- Oral presentation
- Open Access
Loss and Recovery of Vg2Vd2 T cells in HIV/AIDS
© The Author(s) 2005
Published: 8 December 2005
HIV infection results in an early and profound loss of Vg2Vd2 T cells, and this is the only T cell receptor-specific depletion that is common to all individuals with HIV/AIDS. A similar pattern of Vg2Vd2 T cell depletion occurs in mycobacterium infection and during malaria. We hypothesize that the loss of Vg2Vd2 T cells, irrespective of the primary cause for this loss, results in disease acceleration during HIV+ tuberculosis or HIV+ malaria coinfections and also leads to increased incidence of cancer in the context of HIV/AIDS.

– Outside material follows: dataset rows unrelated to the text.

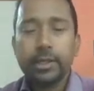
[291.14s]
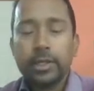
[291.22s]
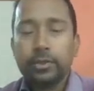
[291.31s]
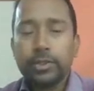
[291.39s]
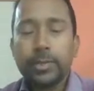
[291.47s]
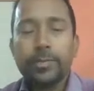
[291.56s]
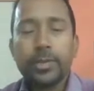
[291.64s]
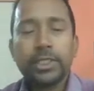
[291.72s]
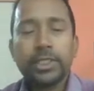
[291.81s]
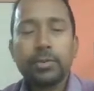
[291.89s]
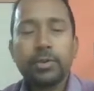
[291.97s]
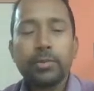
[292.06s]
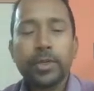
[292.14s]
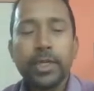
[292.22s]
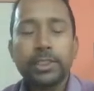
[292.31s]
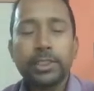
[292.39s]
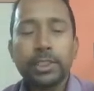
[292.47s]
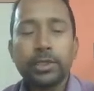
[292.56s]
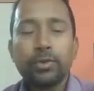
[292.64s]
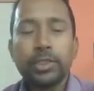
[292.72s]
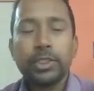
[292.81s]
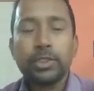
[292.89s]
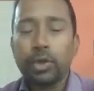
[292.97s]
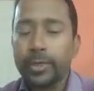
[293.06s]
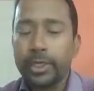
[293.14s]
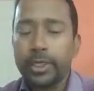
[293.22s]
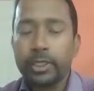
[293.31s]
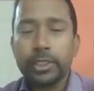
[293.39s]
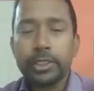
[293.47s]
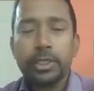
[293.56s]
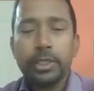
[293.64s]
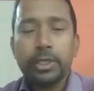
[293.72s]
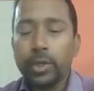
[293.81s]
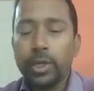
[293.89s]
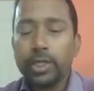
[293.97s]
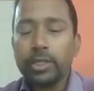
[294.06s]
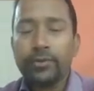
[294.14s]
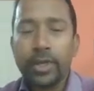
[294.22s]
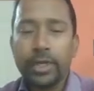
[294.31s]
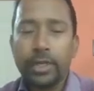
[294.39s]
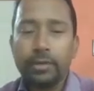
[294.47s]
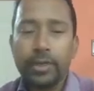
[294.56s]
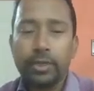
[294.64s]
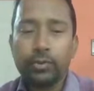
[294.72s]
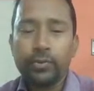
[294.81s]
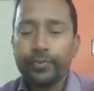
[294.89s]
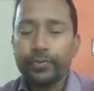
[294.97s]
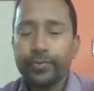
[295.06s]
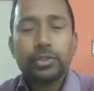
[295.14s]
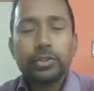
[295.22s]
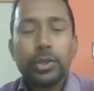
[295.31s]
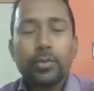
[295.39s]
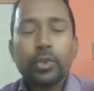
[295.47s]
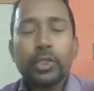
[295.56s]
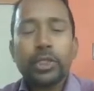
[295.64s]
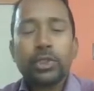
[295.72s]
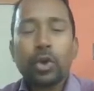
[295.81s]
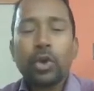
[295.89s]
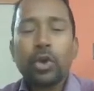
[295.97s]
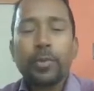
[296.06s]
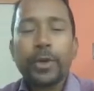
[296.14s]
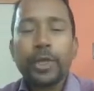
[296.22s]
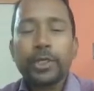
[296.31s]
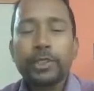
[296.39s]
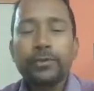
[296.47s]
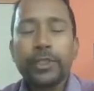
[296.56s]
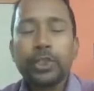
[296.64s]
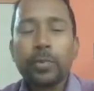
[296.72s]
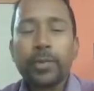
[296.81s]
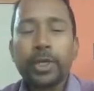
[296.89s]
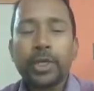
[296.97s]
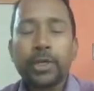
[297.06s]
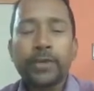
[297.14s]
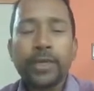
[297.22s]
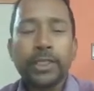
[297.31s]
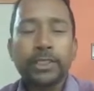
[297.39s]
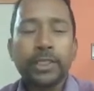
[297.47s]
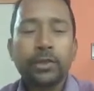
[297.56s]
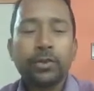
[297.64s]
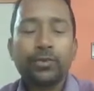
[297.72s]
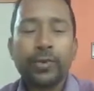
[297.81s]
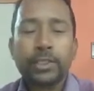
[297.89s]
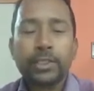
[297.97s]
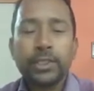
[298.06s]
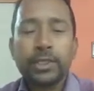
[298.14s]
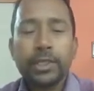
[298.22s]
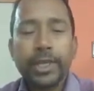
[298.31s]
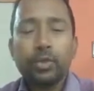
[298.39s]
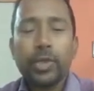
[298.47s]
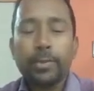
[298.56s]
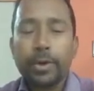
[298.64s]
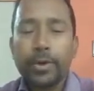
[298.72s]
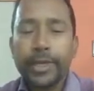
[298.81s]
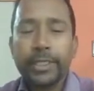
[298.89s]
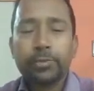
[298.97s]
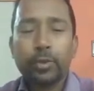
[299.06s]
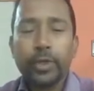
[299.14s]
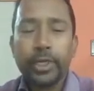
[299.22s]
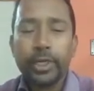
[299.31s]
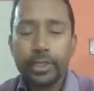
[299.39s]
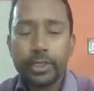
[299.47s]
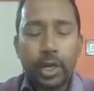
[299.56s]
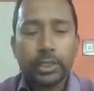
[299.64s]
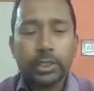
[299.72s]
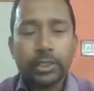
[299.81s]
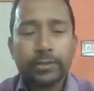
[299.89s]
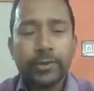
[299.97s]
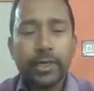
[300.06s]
Now step by step we will execute these operators to get the final value. So among these all operators, which operator will execute first? To the power exponent. Others willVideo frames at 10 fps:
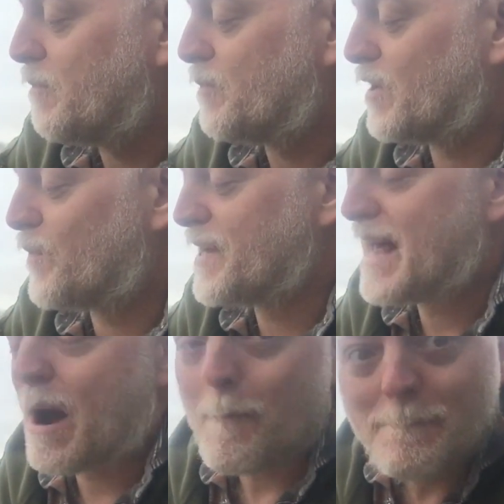But if we
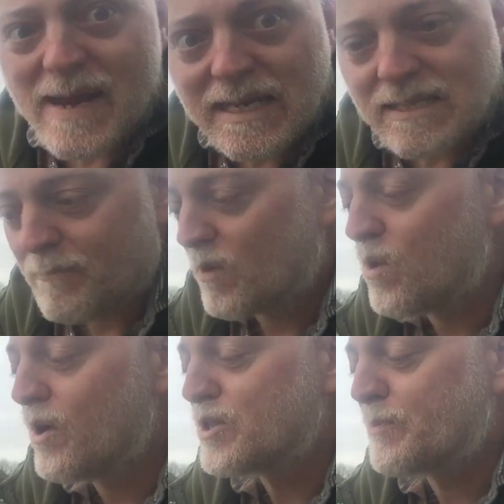now mix up the
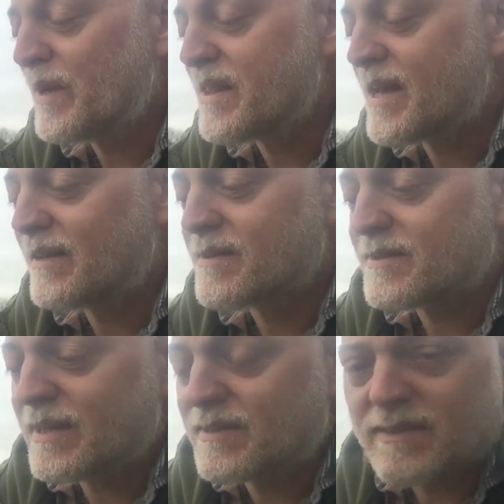words a bit at the end of the
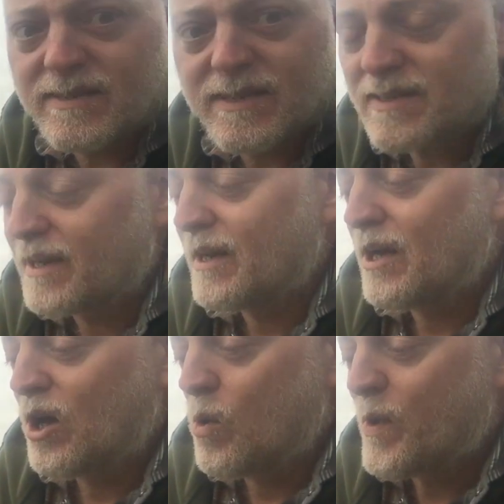sentences,
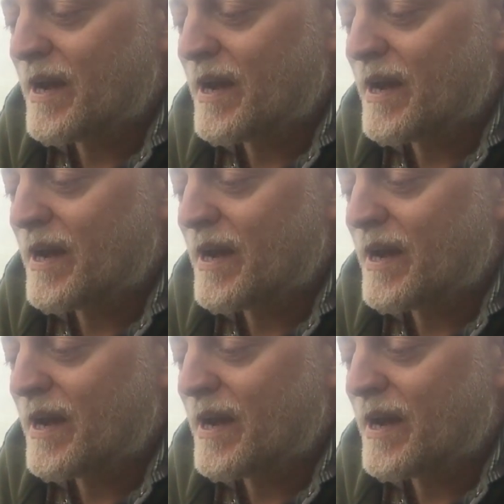we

Using a macaque model for mycobacterium infection, we demonstrated the dynamics of Vg2Vd2 responses to infection with attenuated M. bovis (BCG). In this study, we confirmed that activation-induced cell death is the mechanism for Vg2Vd2 T cell depletion in vivo, and confirmed this with in vitro studies using human T cells. In vitro studies with human PBMC allowed us to understand the specificity of T cell receptor recognition of human lymphomas. Using AIDS-related and non-AIDS related B NHL, we defined the T cell receptor structures required for tumor recognition and showed they are indeed, missing in HIV-infected individuals. Lastly, we evaluated longitudinal specimens from HIV-infected individuals receiving HAART and showed that recovery of the Vg2 repertoire was occurring by the use of previously rare sequences that survived initial HIV-mediated depletion and were expanded during the treatment interval. Importantly, repertoire recovery occurred in the absence of new cell synthesis, consistent with observations on CD4 and CD8 T cell repertoire and changes during HIV infection and treatment.
The Vg2Vd2 T cell subset is an example of indirect or bystander cell killing during HIV infection, and its impact on immunity to seemingly unrelated pathogens. Destruction of Vg2Vd2 T cells and the critical elimination of the Vg2-Jg1.2 expressing subset, likely accounts for the mutual acceleration of HIV, malaria and tuberculosis diseases, and may explain the specific of enhanced risk for AIDS-related neoplasia. We continue efforts to comprehend this unusual T cell subset both as a model for the impact of HIV in host immunity, and to define new targets for immunomodulatory therapy.